<<<<
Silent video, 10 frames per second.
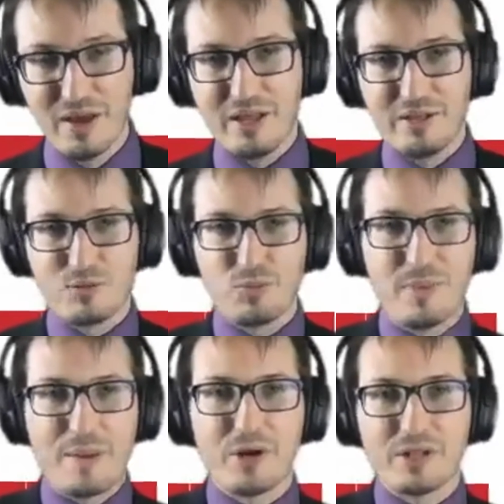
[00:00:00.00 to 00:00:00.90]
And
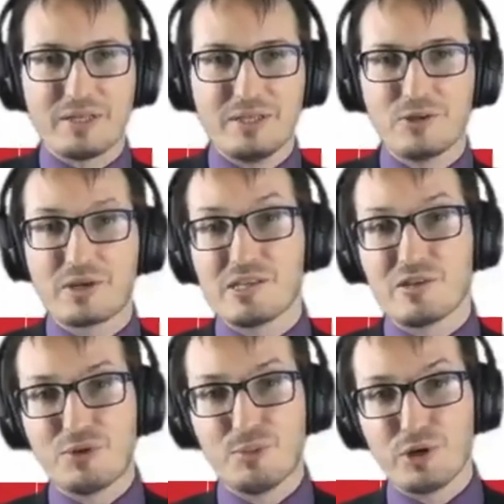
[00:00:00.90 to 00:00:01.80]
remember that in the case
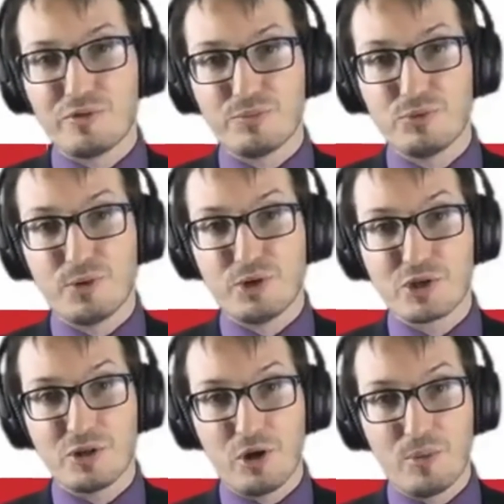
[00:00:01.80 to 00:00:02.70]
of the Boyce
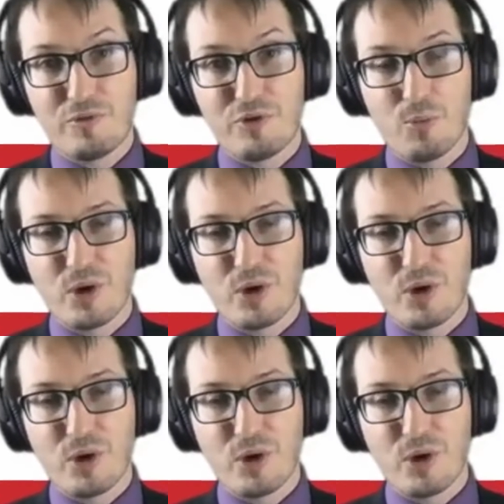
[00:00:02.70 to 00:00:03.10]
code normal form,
>>>>
<<<<
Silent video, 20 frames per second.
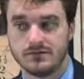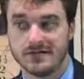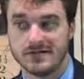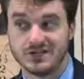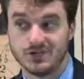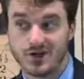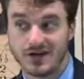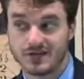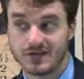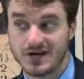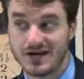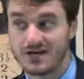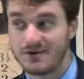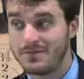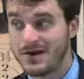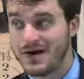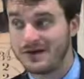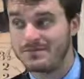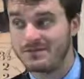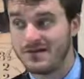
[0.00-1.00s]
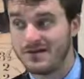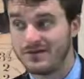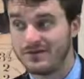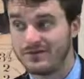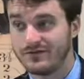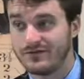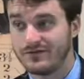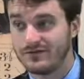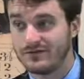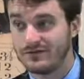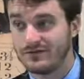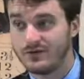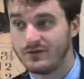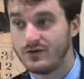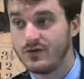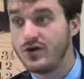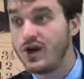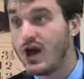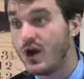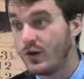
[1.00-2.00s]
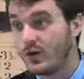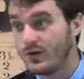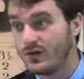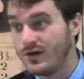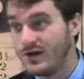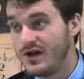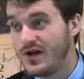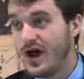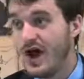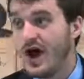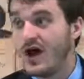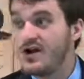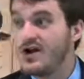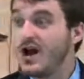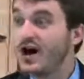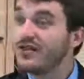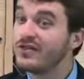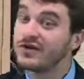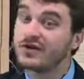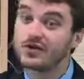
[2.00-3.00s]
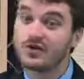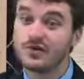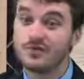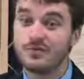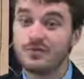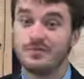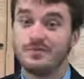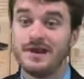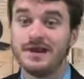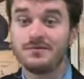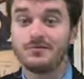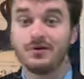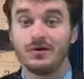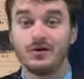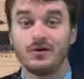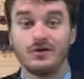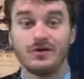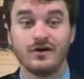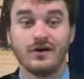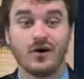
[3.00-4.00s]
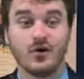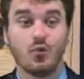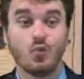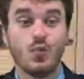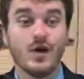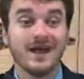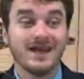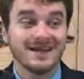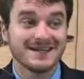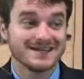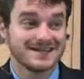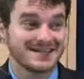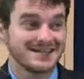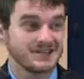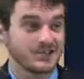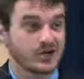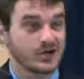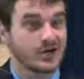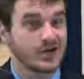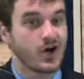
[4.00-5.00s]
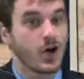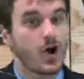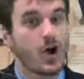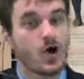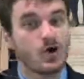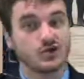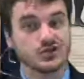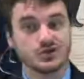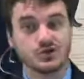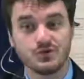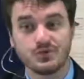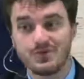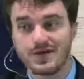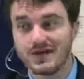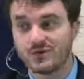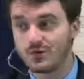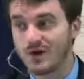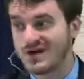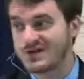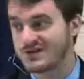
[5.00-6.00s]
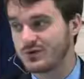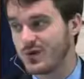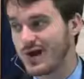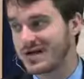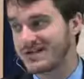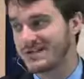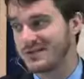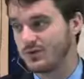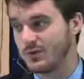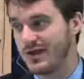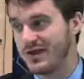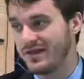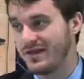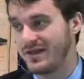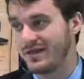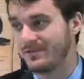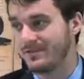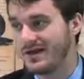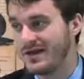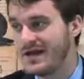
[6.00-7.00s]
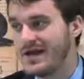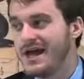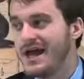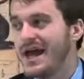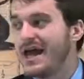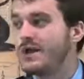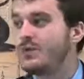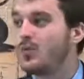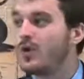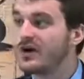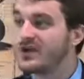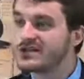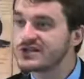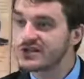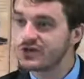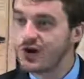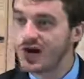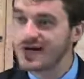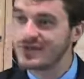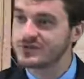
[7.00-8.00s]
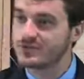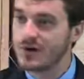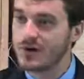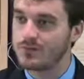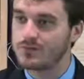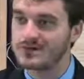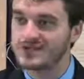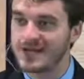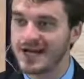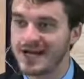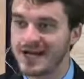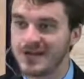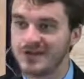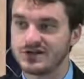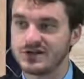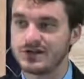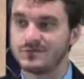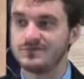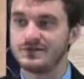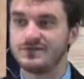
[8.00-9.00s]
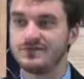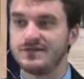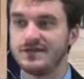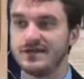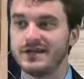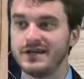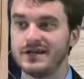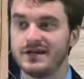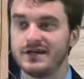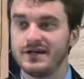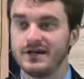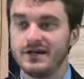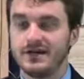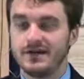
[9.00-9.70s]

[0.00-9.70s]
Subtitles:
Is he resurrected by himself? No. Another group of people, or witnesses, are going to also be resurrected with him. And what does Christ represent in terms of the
>>>>
ACTIVITY: The result should be an exact copy of only the lines above from the one that holds "[0.00-1.00s]" through the one that holds "[0.00-9.70s]", both ends included, without pictures.

RESPONSE:
[0.00-1.00s]
[1.00-2.00s]
[2.00-3.00s]
[3.00-4.00s]
[4.00-5.00s]
[5.00-6.00s]
[6.00-7.00s]
[7.00-8.00s]
[8.00-9.00s]
[9.00-9.70s]

[0.00-9.70s]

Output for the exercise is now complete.